With pictures left out, retype the lines from the start of the records through the one that contains "[0:21.00-0:22.00]".

****************************************

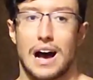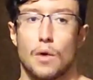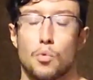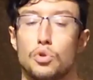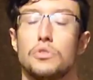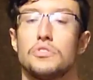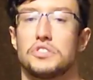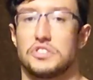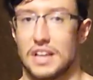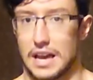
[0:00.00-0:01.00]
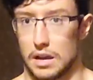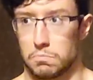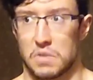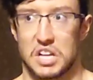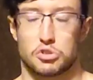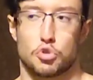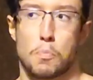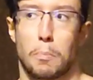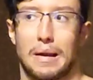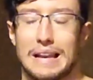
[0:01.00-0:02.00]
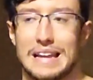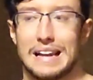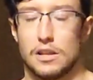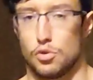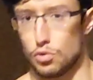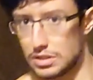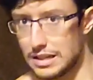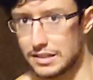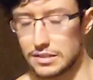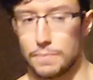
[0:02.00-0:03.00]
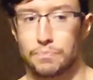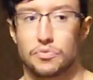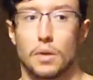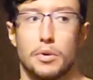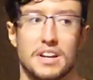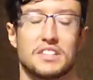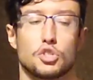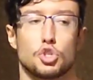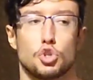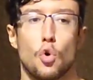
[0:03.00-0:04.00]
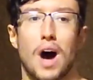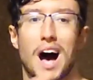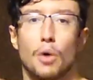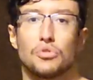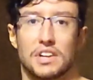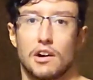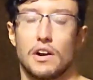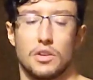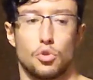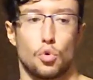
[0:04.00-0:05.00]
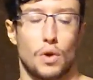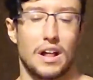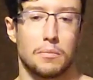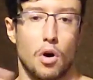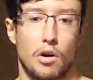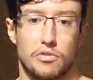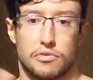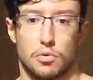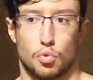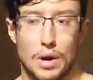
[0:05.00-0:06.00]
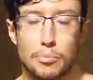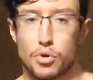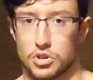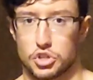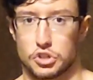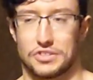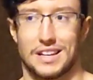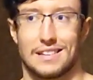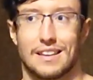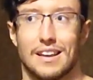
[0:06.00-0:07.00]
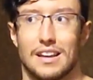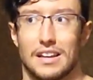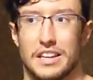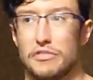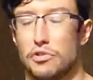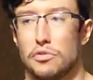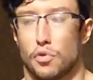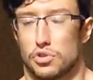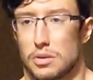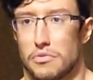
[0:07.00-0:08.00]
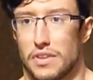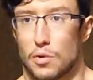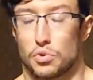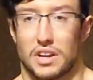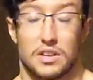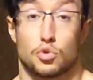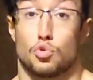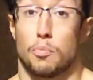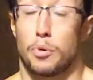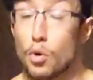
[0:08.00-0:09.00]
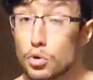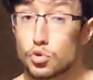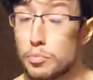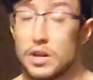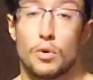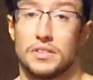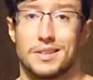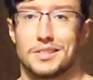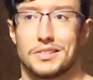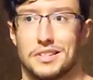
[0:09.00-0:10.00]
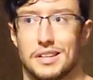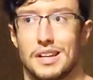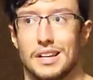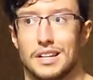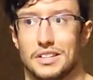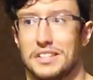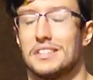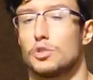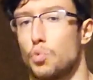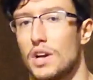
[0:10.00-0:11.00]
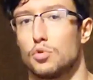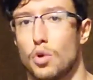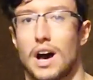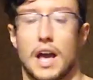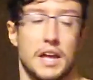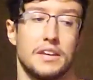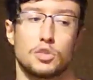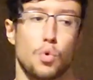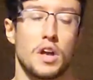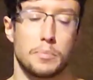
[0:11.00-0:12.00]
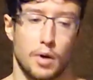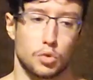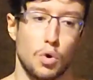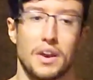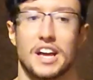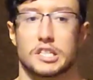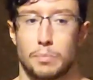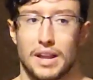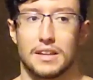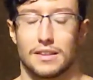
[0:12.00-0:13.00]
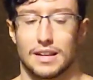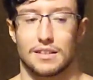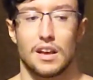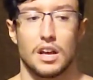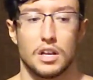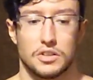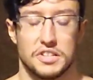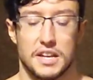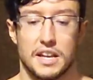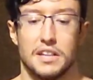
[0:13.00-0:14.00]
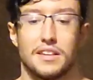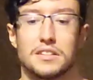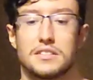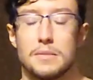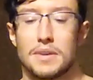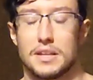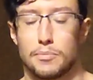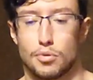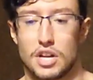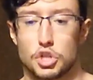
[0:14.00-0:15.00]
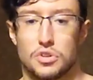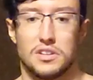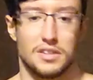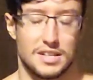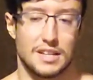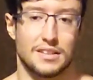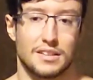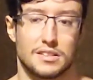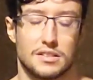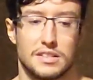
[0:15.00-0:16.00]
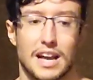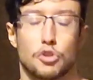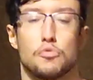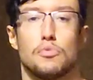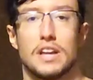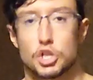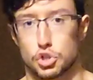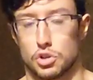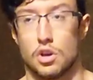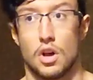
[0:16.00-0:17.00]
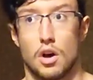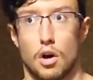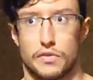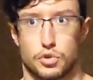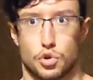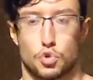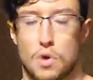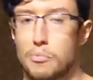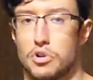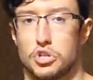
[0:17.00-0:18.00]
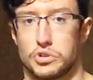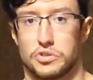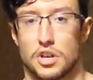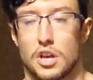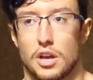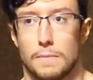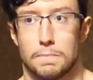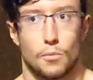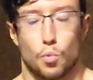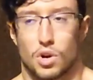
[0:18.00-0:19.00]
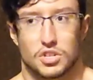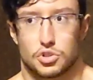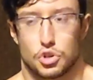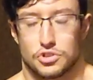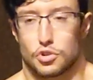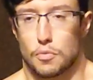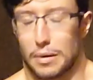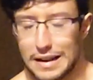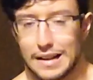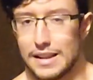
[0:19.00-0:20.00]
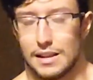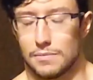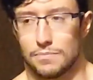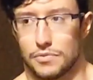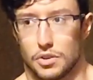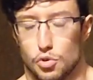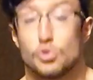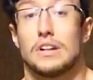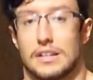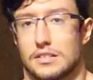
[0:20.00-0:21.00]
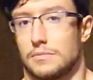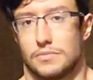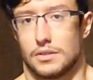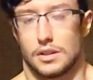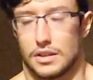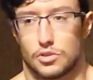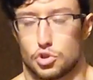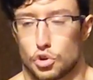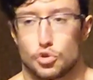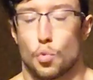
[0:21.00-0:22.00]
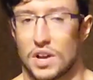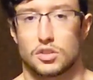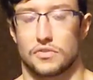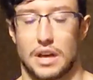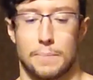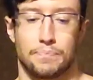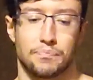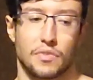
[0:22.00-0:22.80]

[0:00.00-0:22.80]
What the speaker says: I wouldn't say it's completely useless, but it's so out there in the realm of rep ranges that even for something that is supposed to be low intensity, this is way too high. And that's why in part one, I explained that the intensity manipulation and the intensity accumulation of such rep ranges was just completely useless. It's just a waste of time.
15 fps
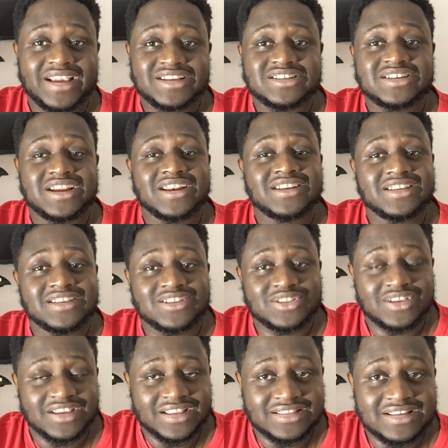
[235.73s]
Nigerian
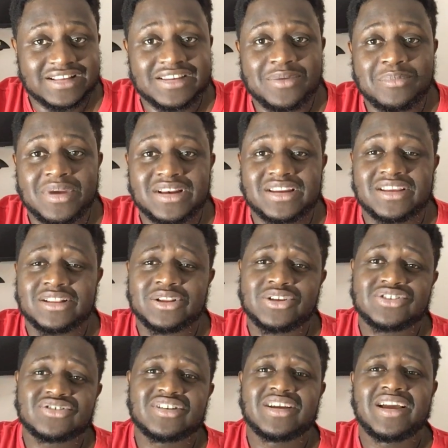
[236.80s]
entertainment
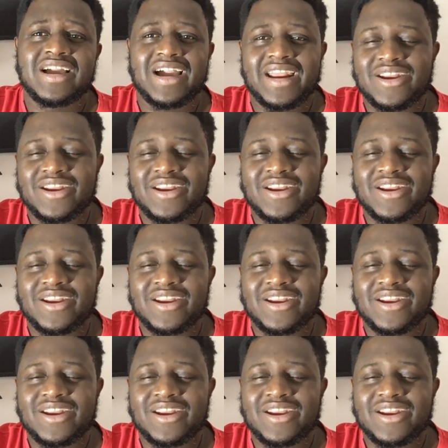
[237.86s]
industry.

****************************************

▶ **Response to this exercise**
[0:00.00-0:01.00]
[0:01.00-0:02.00]
[0:02.00-0:03.00]
[0:03.00-0:04.00]
[0:04.00-0:05.00]
[0:05.00-0:06.00]
[0:06.00-0:07.00]
[0:07.00-0:08.00]
[0:08.00-0:09.00]
[0:09.00-0:10.00]
[0:10.00-0:11.00]
[0:11.00-0:12.00]
[0:12.00-0:13.00]
[0:13.00-0:14.00]
[0:14.00-0:15.00]
[0:15.00-0:16.00]
[0:16.00-0:17.00]
[0:17.00-0:18.00]
[0:18.00-0:19.00]
[0:19.00-0:20.00]
[0:20.00-0:21.00]
[0:21.00-0:22.00]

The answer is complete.